* [Exercise objective] Write out exactly the lines below starting at the one containing "Frames from a" and ending at the one containing "[00:18:15.04]". Omit every picture.

* [Supplied records]

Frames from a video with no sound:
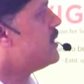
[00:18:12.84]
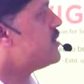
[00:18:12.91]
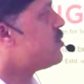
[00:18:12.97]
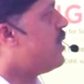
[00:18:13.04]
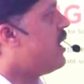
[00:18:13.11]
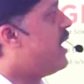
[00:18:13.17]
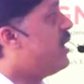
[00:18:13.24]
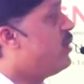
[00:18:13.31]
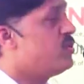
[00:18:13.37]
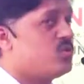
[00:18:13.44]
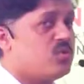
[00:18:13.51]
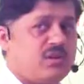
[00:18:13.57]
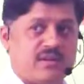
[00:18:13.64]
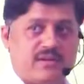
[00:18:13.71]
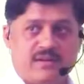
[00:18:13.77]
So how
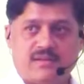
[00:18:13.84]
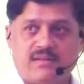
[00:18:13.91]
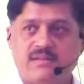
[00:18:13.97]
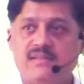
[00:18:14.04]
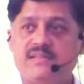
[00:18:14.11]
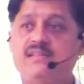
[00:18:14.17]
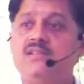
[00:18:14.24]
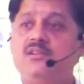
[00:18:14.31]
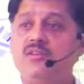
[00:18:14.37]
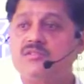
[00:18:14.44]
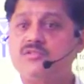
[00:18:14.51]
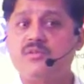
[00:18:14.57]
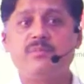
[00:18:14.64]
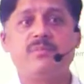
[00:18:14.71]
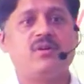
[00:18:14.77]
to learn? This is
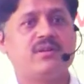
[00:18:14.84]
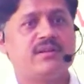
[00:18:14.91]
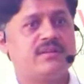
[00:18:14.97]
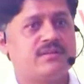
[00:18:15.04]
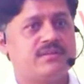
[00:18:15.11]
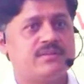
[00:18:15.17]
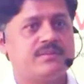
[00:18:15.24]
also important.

==

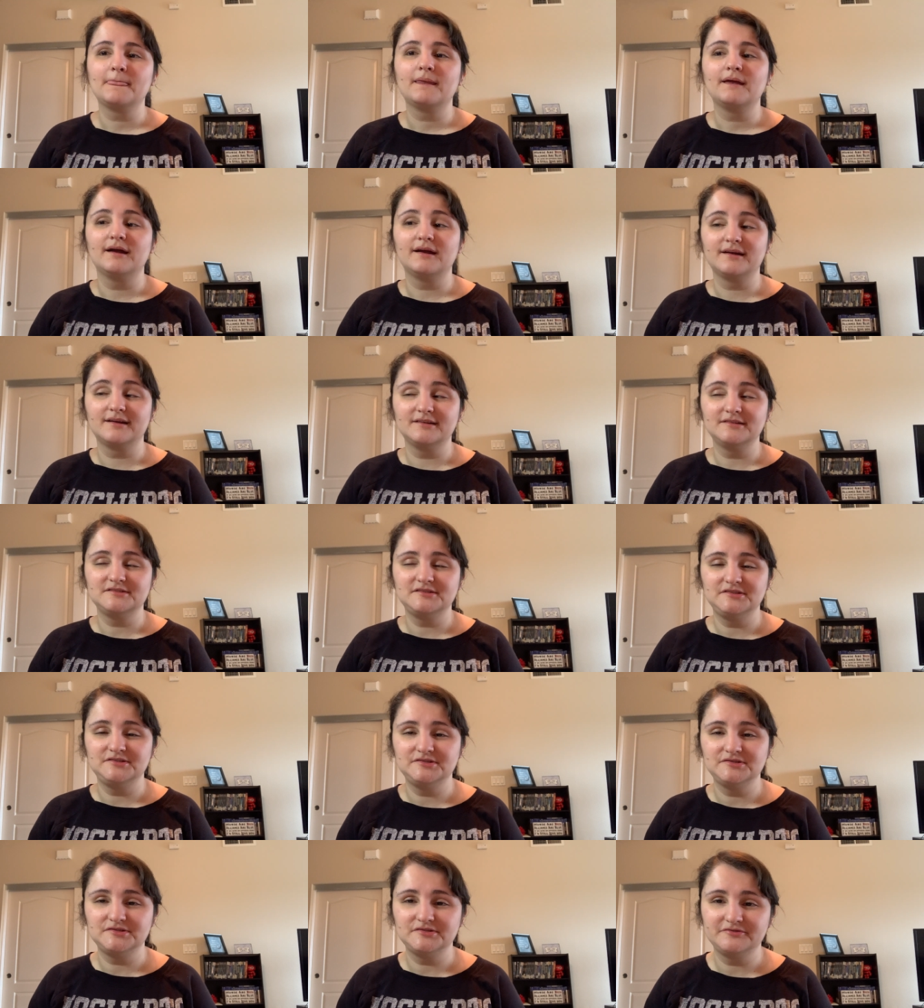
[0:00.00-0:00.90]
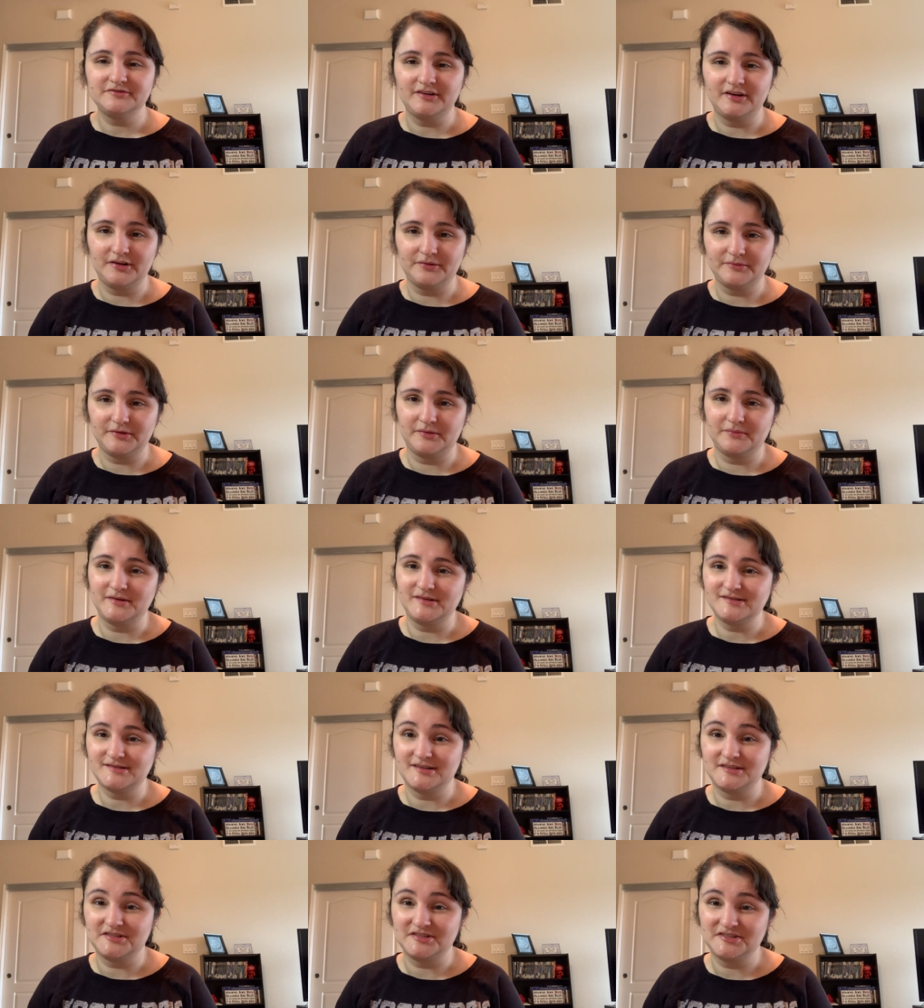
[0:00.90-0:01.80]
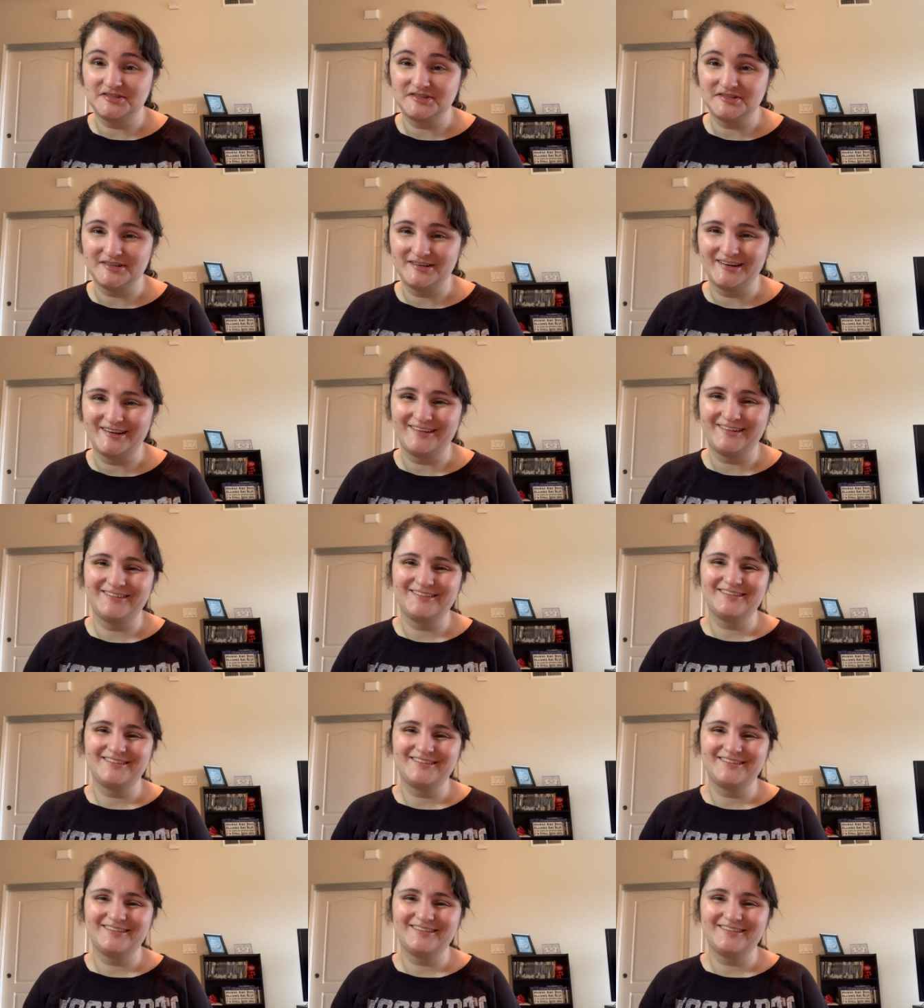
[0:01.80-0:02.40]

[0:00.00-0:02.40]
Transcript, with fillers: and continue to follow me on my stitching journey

* [Output of the task]
Frames from a video with no sound:
[00:18:12.84]
[00:18:12.91]
[00:18:12.97]
[00:18:13.04]
[00:18:13.11]
[00:18:13.17]
[00:18:13.24]
[00:18:13.31]
[00:18:13.37]
[00:18:13.44]
[00:18:13.51]
[00:18:13.57]
[00:18:13.64]
[00:18:13.71]
[00:18:13.77]
So how
[00:18:13.84]
[00:18:13.91]
[00:18:13.97]
[00:18:14.04]
[00:18:14.11]
[00:18:14.17]
[00:18:14.24]
[00:18:14.31]
[00:18:14.37]
[00:18:14.44]
[00:18:14.51]
[00:18:14.57]
[00:18:14.64]
[00:18:14.71]
[00:18:14.77]
to learn? This is
[00:18:14.84]
[00:18:14.91]
[00:18:14.97]
[00:18:15.04]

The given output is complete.